### WHAT YOU WILL DO
You are asked to copy the entire listing exactly, apart from its pictures.
======== EXERCISE INPUTS
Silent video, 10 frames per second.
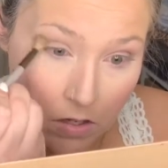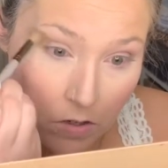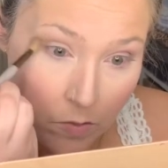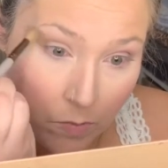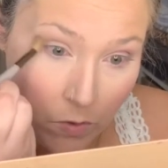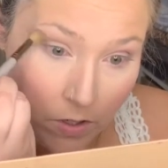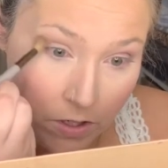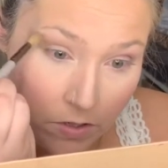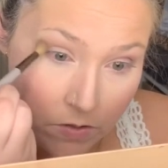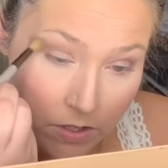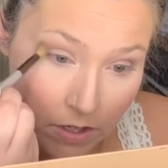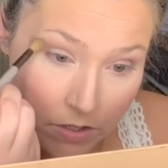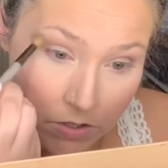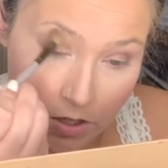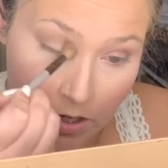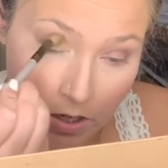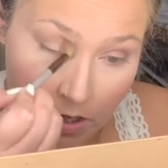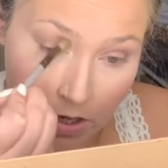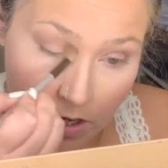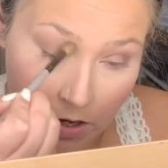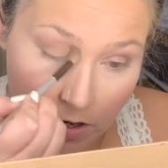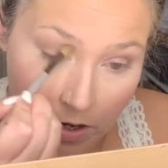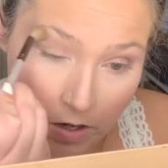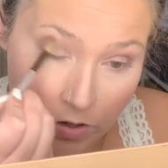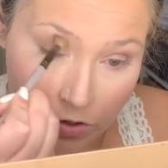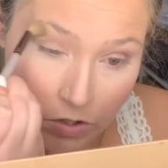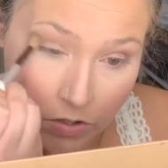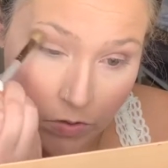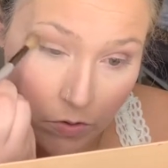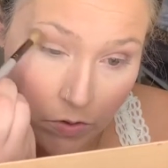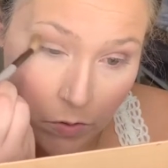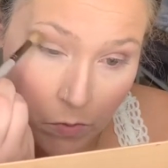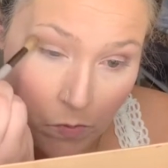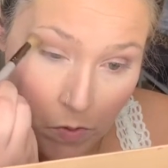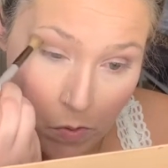so I'm going to use that shade there and just sort of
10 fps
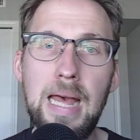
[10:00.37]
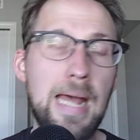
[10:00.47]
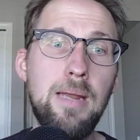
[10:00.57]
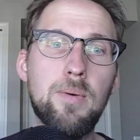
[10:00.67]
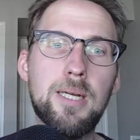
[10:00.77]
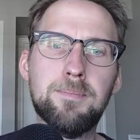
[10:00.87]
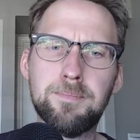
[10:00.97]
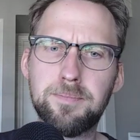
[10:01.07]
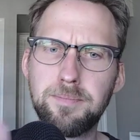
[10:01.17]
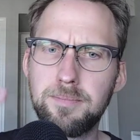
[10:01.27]
Anyway,
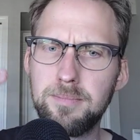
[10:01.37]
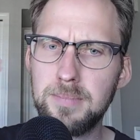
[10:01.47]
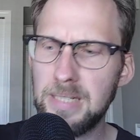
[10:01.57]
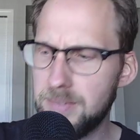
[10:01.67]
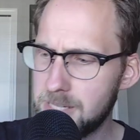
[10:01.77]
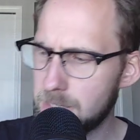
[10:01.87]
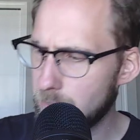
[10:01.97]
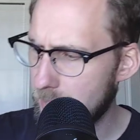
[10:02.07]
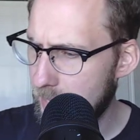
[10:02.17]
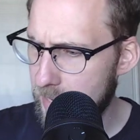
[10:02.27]
this is
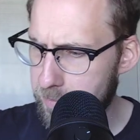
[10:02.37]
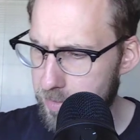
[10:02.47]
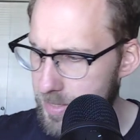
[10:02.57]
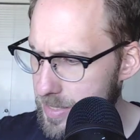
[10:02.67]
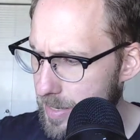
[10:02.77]
what I had for this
================
### RESPONSE AREA
Silent video, 10 frames per second.
so I'm going to use that shade there and just sort of
10 fps
[10:00.37]
[10:00.47]
[10:00.57]
[10:00.67]
[10:00.77]
[10:00.87]
[10:00.97]
[10:01.07]
[10:01.17]
[10:01.27]
Anyway,
[10:01.37]
[10:01.47]
[10:01.57]
[10:01.67]
[10:01.77]
[10:01.87]
[10:01.97]
[10:02.07]
[10:02.17]
[10:02.27]
this is
[10:02.37]
[10:02.47]
[10:02.57]
[10:02.67]
[10:02.77]
what I had for this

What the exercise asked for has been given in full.